I always like to get something up and running quickly, then iterate on top of that. Let’s focus on the Charge column and get us a nice time series of our charge history. My data happened to be unlabeled, so I have a file called consts.py with the labels I’d like to work with:

DATA_COLUMNS = ['Date','Vendor','Charge','Credit','Total Balance']
DATA_DATE = 'Date'
DATA_CHARGE = 'Charge'

Then I’ve created a folder called managers in webapp, and I’ll put in a simple object to input my data into and spit out the time series. In data.py we’ll create the DataManager:

import os
import pandas as pd

from ..consts import DATA_COLUMNS,DATA_DATE,DATA_CHARGE

class DataManager():

    def load_csv_data(self,filename):
        self.data = pd.read_csv(filename,names=DATA_COLUMNS)

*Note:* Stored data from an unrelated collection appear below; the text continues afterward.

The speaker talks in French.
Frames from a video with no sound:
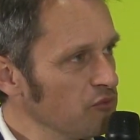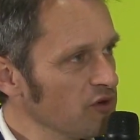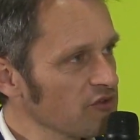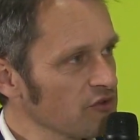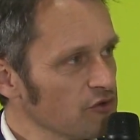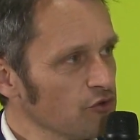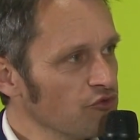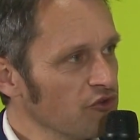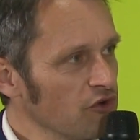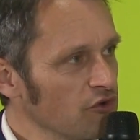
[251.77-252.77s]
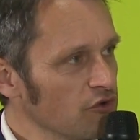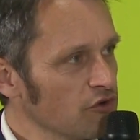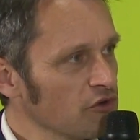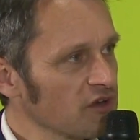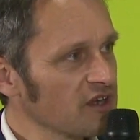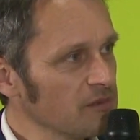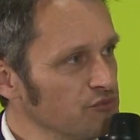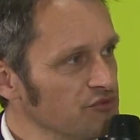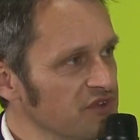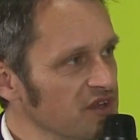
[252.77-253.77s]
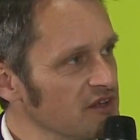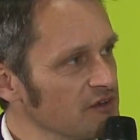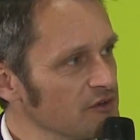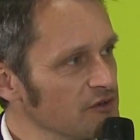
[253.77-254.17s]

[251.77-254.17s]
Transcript: pour être autant réputée?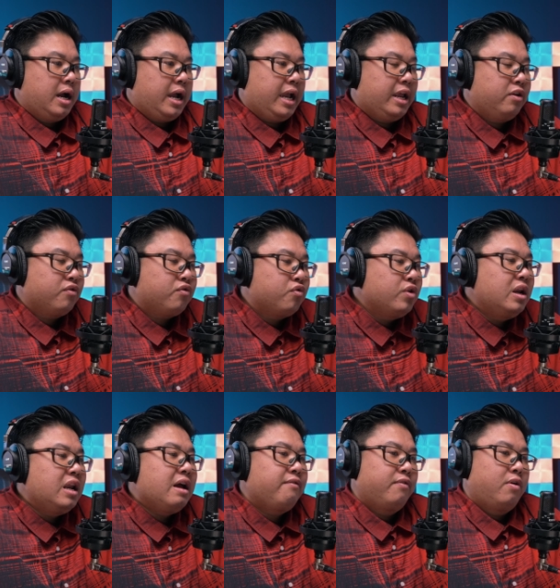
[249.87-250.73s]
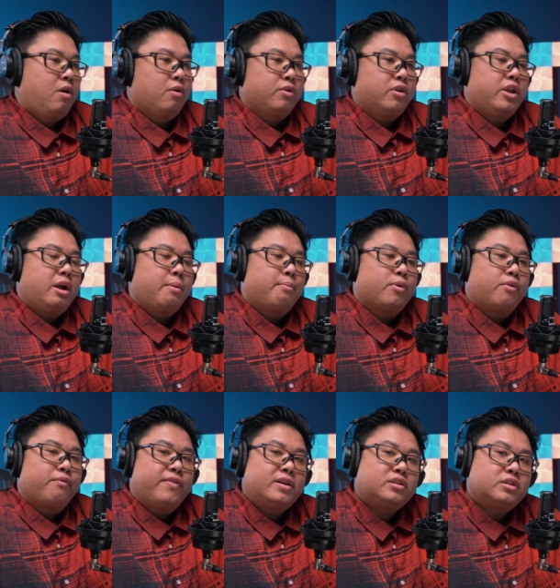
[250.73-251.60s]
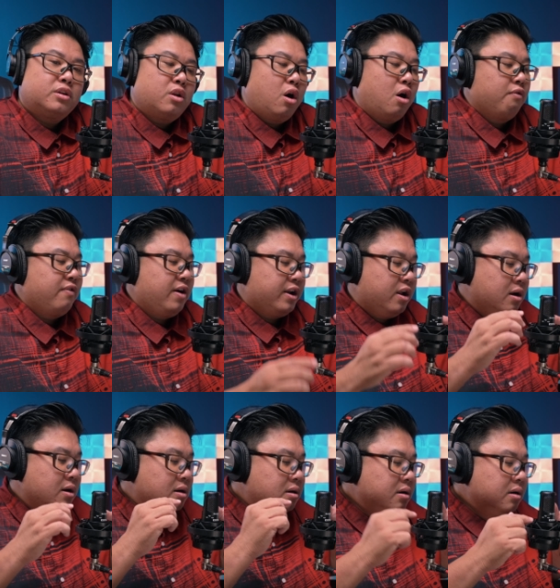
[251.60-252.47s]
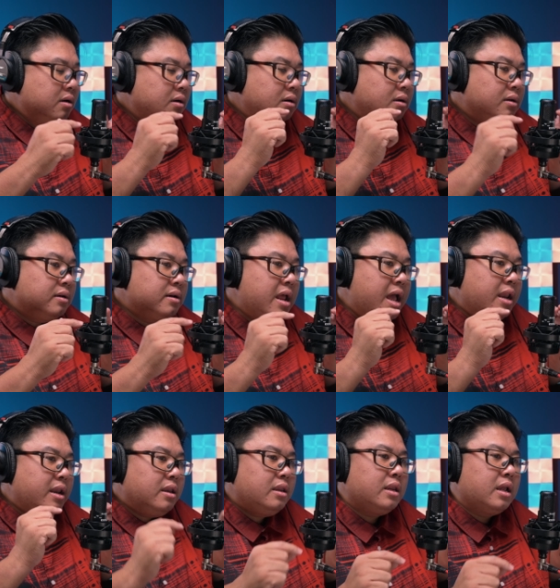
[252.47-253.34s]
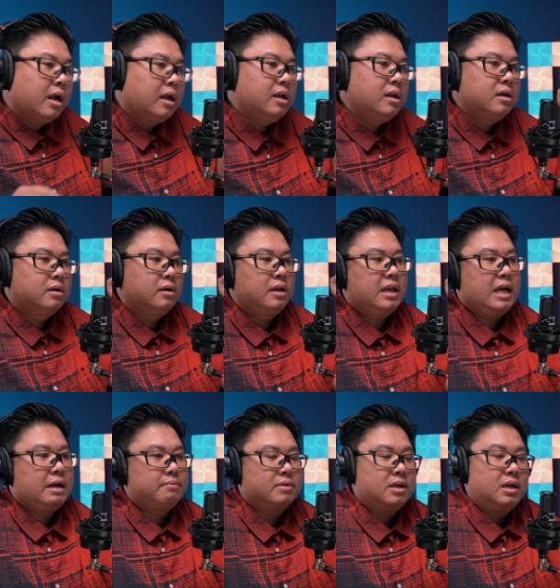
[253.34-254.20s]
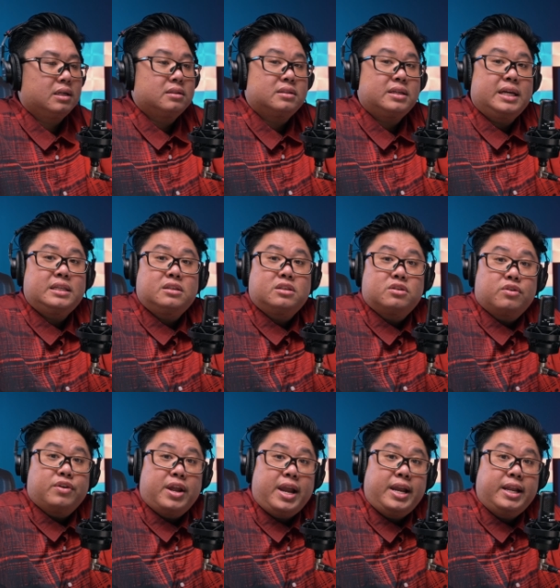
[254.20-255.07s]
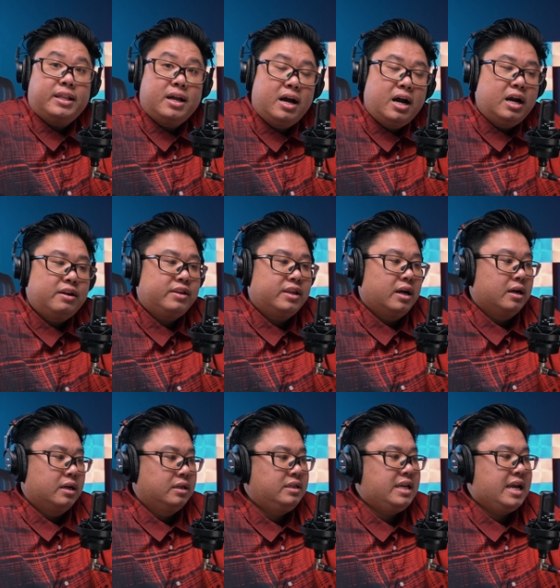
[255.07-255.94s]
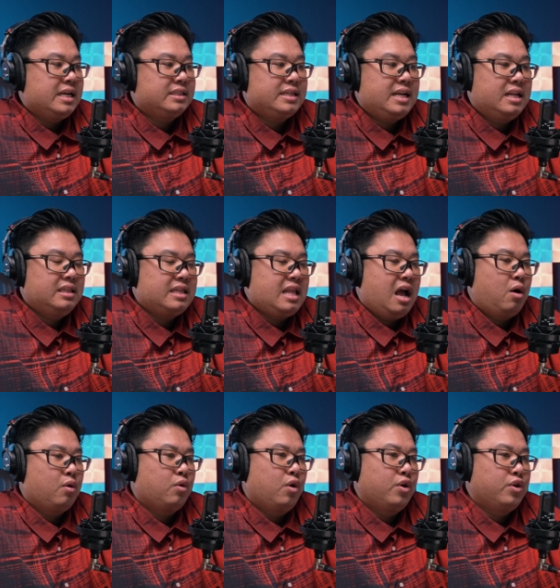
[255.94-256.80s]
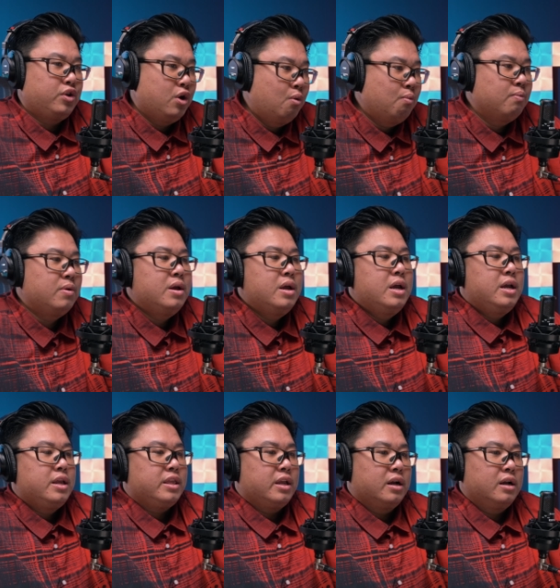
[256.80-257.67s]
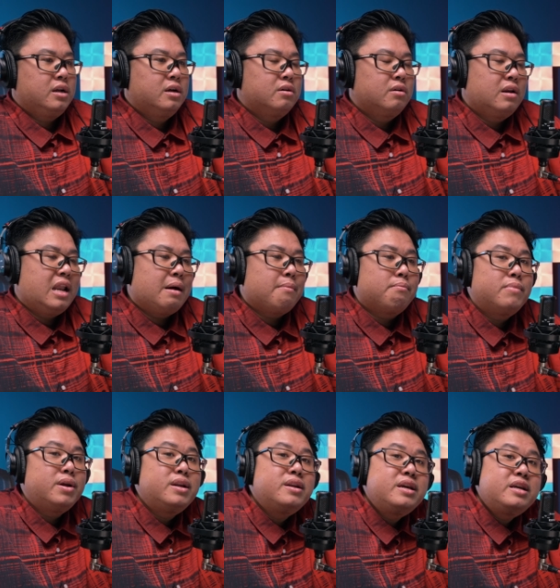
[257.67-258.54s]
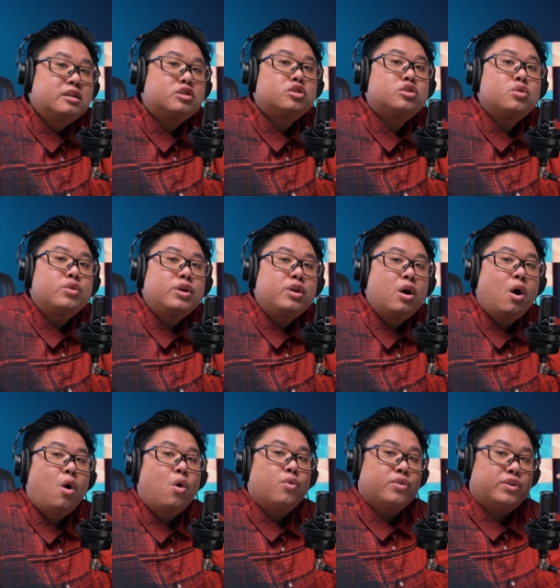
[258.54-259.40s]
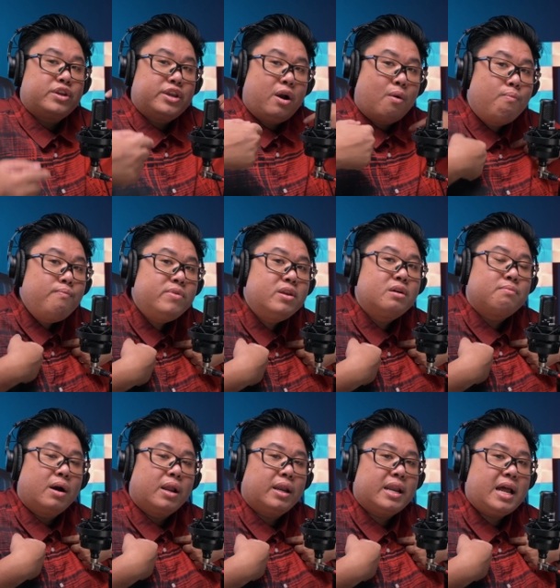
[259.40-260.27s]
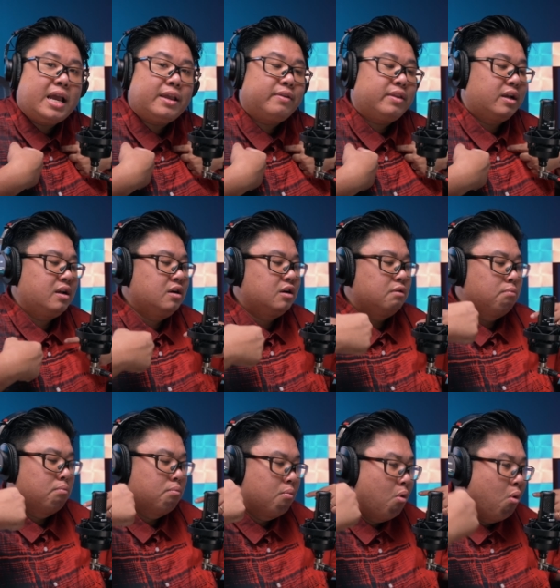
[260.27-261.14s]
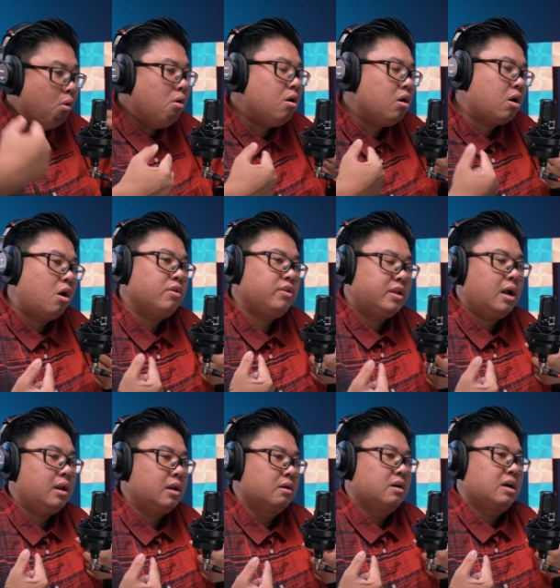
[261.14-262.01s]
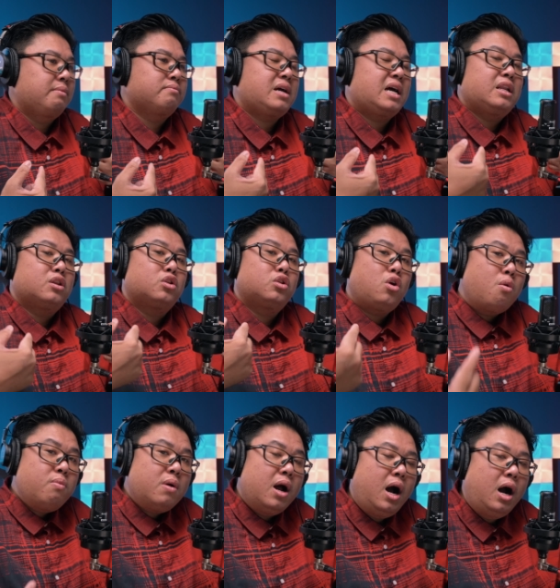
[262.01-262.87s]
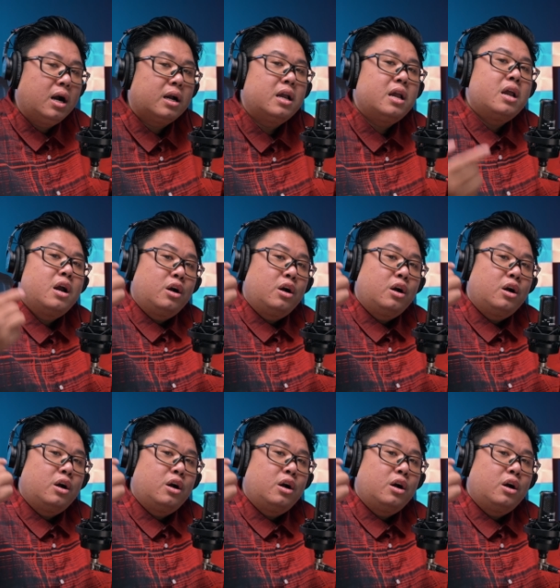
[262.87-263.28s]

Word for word: entry level cho dòng professional và nó hướng đến những người làm content creator, những nhà sáng tạo nội dung, những người làm mini studio giống như mình đây, những người muốn có chất lượng âm thanh tốt hơn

    def load_test_data(self):
        self.load_csv_data(os.path.join(os.getcwd(),"webapp","test_data","Jan-2018.csv"))
    
    def get_charge_series_tuple(self):
        """ 
        Separates the date and charge values for easy plotting from the loaded data.

        returns (date_array,charge_array)
        """
        try:
            series = self.data.groupby([DATA_DATE]).sum()[DATA_CHARGE]
            return (series.index.values,series.values)
        except AttributeError:
            raise Exception('Data must be loaded into DataManager')
        except KeyError:
            raise Exception('Column names of your data do not match your keys')

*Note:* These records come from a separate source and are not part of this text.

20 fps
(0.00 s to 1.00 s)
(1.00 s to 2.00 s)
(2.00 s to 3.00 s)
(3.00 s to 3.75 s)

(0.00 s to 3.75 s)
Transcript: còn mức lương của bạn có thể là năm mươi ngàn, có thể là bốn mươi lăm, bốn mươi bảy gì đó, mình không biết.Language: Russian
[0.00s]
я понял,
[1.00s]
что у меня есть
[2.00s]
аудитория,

Now that we have a simple way to interact with the data, let’s throw it into the plotly.js chart. As you probably noticed, I separate everything out since I prefer things small and reusable. So I’ve added another file to our managers folder, which I’ve called graph.py, which basically will contain our simple layer to plotly’s graph objects. Since all we need is a scatter plot, all we need is

import plotly.graph_objs as go

def createScatterTrace(x, y, mode='lines+markers', name='unnamed-trace'):
    return go.Scatter(
        x = x,
        y = y,
        mode = mode,
        name = name
    )

Now we just have to change out the trace in our rendered index page. I’ve modified some of the strings laying around in their and moved them to consts.py. Your index should look something like this

...
from ..managers.graph import createScatterTrace

from ..consts import WEBAPP_TITLE, WEBAPP_SUBTITLE, WEBAPP_GRAPH_TITLE

def render(x,y):
    return html.Div(children=[
        html.H1(children=WEBAPP_TITLE),

        html.H5(children=WEBAPP_SUBTITLE),

        dcc.Graph(
            id='example-graph',
            figure={
                'data': [
                    createScatterTrace(x,y)
                ],
                'layout': {
                    'title': WEBAPP_GRAPH_TITLE
                }
            }
        )
    ])

Notice that we’re passing the data as a parameter of render, which means we’ll need to initialize our data manager and pass the data into our layout before we can assign it to app.layout. The last change is now to our apps __init__.py file, we simply call on DataManager:

...
app = dash.Dash(__name__, external_stylesheets=external_stylesheets)

# load the data
dm = DataManager()
dm.load_test_data()
x,y = dm.get_charge_series_tuple()

app.layout = index.render(x,y)

Now we have a basic implementation of our data in a dashboard! The next part will deal with more data manipulation with callback’s so we can visualize the data better.